__Exercise description__:
Write out the material below exactly, with no line missing.

__Entries supplied__:

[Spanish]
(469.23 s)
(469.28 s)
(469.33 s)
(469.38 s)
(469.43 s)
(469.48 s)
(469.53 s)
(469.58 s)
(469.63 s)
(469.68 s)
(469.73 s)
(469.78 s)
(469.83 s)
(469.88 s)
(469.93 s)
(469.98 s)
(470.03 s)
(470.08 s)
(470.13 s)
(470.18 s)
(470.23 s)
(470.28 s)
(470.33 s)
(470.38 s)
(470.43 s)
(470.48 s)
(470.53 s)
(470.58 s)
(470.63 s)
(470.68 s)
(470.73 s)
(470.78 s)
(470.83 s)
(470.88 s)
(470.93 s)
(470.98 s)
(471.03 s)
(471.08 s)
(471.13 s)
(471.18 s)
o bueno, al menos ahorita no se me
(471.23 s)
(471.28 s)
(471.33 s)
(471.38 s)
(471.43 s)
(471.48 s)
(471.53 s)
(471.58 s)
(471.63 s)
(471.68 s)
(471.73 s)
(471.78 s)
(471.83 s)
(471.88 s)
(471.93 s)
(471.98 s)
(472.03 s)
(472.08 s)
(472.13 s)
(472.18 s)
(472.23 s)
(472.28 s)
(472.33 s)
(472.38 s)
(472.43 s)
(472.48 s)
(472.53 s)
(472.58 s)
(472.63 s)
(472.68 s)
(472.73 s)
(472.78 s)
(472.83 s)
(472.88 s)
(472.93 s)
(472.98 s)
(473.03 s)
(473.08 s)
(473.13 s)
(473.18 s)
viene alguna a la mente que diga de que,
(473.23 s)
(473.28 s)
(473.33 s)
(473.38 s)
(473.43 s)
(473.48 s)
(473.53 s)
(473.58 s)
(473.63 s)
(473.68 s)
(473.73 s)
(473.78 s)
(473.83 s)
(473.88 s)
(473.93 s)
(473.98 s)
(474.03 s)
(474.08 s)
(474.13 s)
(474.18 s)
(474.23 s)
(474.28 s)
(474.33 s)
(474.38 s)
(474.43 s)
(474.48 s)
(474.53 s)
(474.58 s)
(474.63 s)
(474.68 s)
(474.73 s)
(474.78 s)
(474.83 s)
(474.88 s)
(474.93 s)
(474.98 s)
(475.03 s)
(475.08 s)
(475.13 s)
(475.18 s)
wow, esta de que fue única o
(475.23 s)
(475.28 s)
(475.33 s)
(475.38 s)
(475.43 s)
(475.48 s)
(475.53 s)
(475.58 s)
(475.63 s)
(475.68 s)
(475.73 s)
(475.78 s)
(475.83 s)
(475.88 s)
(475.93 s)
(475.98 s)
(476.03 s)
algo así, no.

__Task result__:
[Spanish]
(469.23 s)
(469.28 s)
(469.33 s)
(469.38 s)
(469.43 s)
(469.48 s)
(469.53 s)
(469.58 s)
(469.63 s)
(469.68 s)
(469.73 s)
(469.78 s)
(469.83 s)
(469.88 s)
(469.93 s)
(469.98 s)
(470.03 s)
(470.08 s)
(470.13 s)
(470.18 s)
(470.23 s)
(470.28 s)
(470.33 s)
(470.38 s)
(470.43 s)
(470.48 s)
(470.53 s)
(470.58 s)
(470.63 s)
(470.68 s)
(470.73 s)
(470.78 s)
(470.83 s)
(470.88 s)
(470.93 s)
(470.98 s)
(471.03 s)
(471.08 s)
(471.13 s)
(471.18 s)
o bueno, al menos ahorita no se me
(471.23 s)
(471.28 s)
(471.33 s)
(471.38 s)
(471.43 s)
(471.48 s)
(471.53 s)
(471.58 s)
(471.63 s)
(471.68 s)
(471.73 s)
(471.78 s)
(471.83 s)
(471.88 s)
(471.93 s)
(471.98 s)
(472.03 s)
(472.08 s)
(472.13 s)
(472.18 s)
(472.23 s)
(472.28 s)
(472.33 s)
(472.38 s)
(472.43 s)
(472.48 s)
(472.53 s)
(472.58 s)
(472.63 s)
(472.68 s)
(472.73 s)
(472.78 s)
(472.83 s)
(472.88 s)
(472.93 s)
(472.98 s)
(473.03 s)
(473.08 s)
(473.13 s)
(473.18 s)
viene alguna a la mente que diga de que,
(473.23 s)
(473.28 s)
(473.33 s)
(473.38 s)
(473.43 s)
(473.48 s)
(473.53 s)
(473.58 s)
(473.63 s)
(473.68 s)
(473.73 s)
(473.78 s)
(473.83 s)
(473.88 s)
(473.93 s)
(473.98 s)
(474.03 s)
(474.08 s)
(474.13 s)
(474.18 s)
(474.23 s)
(474.28 s)
(474.33 s)
(474.38 s)
(474.43 s)
(474.48 s)
(474.53 s)
(474.58 s)
(474.63 s)
(474.68 s)
(474.73 s)
(474.78 s)
(474.83 s)
(474.88 s)
(474.93 s)
(474.98 s)
(475.03 s)
(475.08 s)
(475.13 s)
(475.18 s)
wow, esta de que fue única o
(475.23 s)
(475.28 s)
(475.33 s)
(475.38 s)
(475.43 s)
(475.48 s)
(475.53 s)
(475.58 s)
(475.63 s)
(475.68 s)
(475.73 s)
(475.78 s)
(475.83 s)
(475.88 s)
(475.93 s)
(475.98 s)
(476.03 s)
algo así, no.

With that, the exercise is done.